Task to complete: From the first line to the last, retype the records exactly without their images.

Records for this exercise:

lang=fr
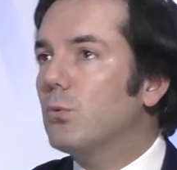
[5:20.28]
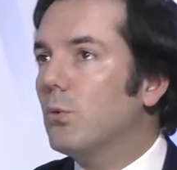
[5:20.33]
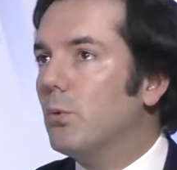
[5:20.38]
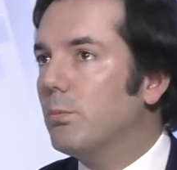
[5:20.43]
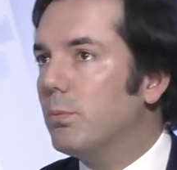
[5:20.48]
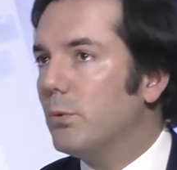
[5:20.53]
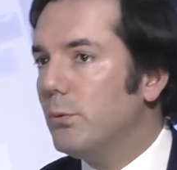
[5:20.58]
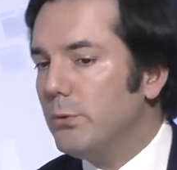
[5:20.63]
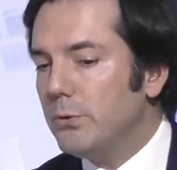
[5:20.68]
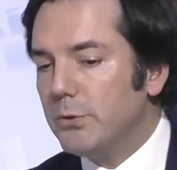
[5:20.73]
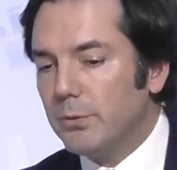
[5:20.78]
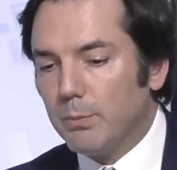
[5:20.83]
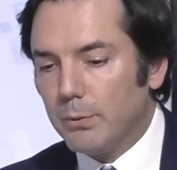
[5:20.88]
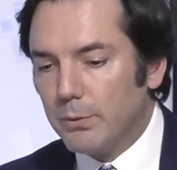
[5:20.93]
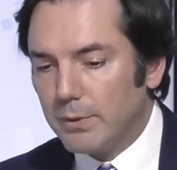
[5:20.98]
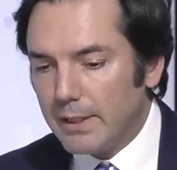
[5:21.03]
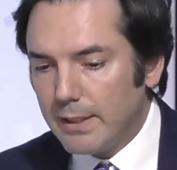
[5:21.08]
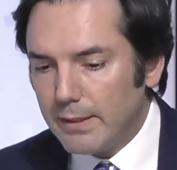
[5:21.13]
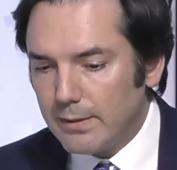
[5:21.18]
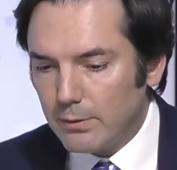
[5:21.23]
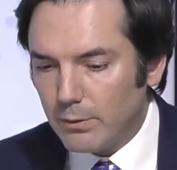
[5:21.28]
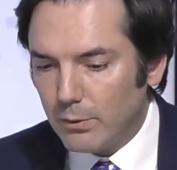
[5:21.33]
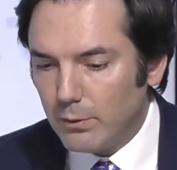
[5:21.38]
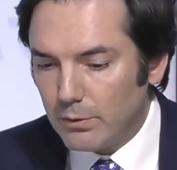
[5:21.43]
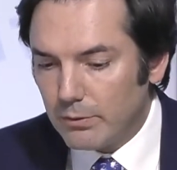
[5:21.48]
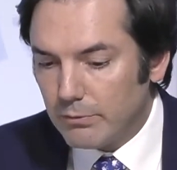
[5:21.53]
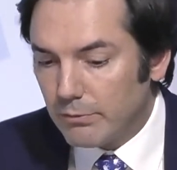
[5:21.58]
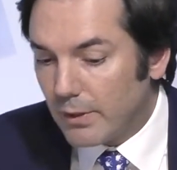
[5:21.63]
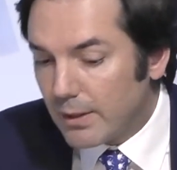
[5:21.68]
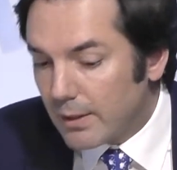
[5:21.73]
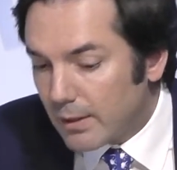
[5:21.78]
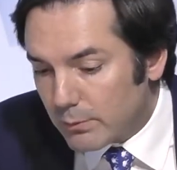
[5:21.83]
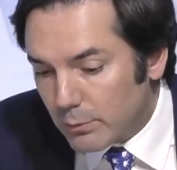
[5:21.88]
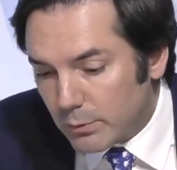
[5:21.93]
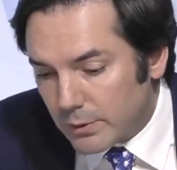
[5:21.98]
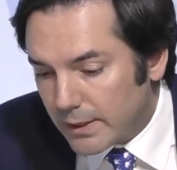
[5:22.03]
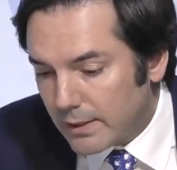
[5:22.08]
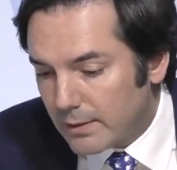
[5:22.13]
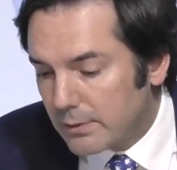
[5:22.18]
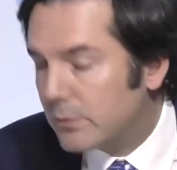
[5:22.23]
au plus peut-être voilà, de
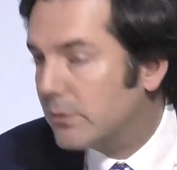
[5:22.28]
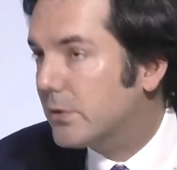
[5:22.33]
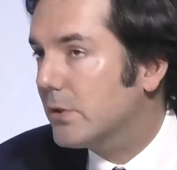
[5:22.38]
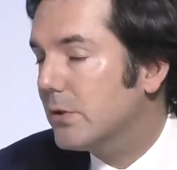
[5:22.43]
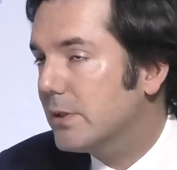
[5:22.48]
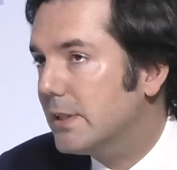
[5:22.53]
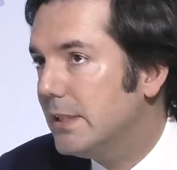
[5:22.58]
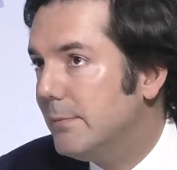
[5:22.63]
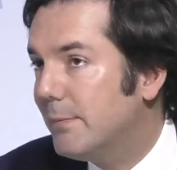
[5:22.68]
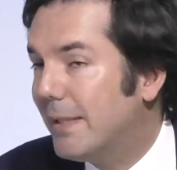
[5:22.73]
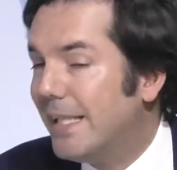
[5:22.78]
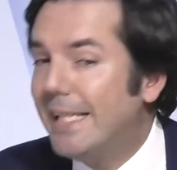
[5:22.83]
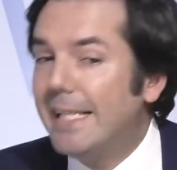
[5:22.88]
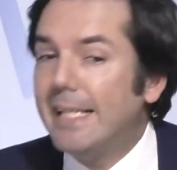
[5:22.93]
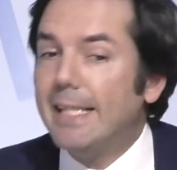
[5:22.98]
mmh. quelques centimes.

Output for this task:
lang=fr
[5:20.28]
[5:20.33]
[5:20.38]
[5:20.43]
[5:20.48]
[5:20.53]
[5:20.58]
[5:20.63]
[5:20.68]
[5:20.73]
[5:20.78]
[5:20.83]
[5:20.88]
[5:20.93]
[5:20.98]
[5:21.03]
[5:21.08]
[5:21.13]
[5:21.18]
[5:21.23]
[5:21.28]
[5:21.33]
[5:21.38]
[5:21.43]
[5:21.48]
[5:21.53]
[5:21.58]
[5:21.63]
[5:21.68]
[5:21.73]
[5:21.78]
[5:21.83]
[5:21.88]
[5:21.93]
[5:21.98]
[5:22.03]
[5:22.08]
[5:22.13]
[5:22.18]
[5:22.23]
au plus peut-être voilà, de
[5:22.28]
[5:22.33]
[5:22.38]
[5:22.43]
[5:22.48]
[5:22.53]
[5:22.58]
[5:22.63]
[5:22.68]
[5:22.73]
[5:22.78]
[5:22.83]
[5:22.88]
[5:22.93]
[5:22.98]
mmh. quelques centimes.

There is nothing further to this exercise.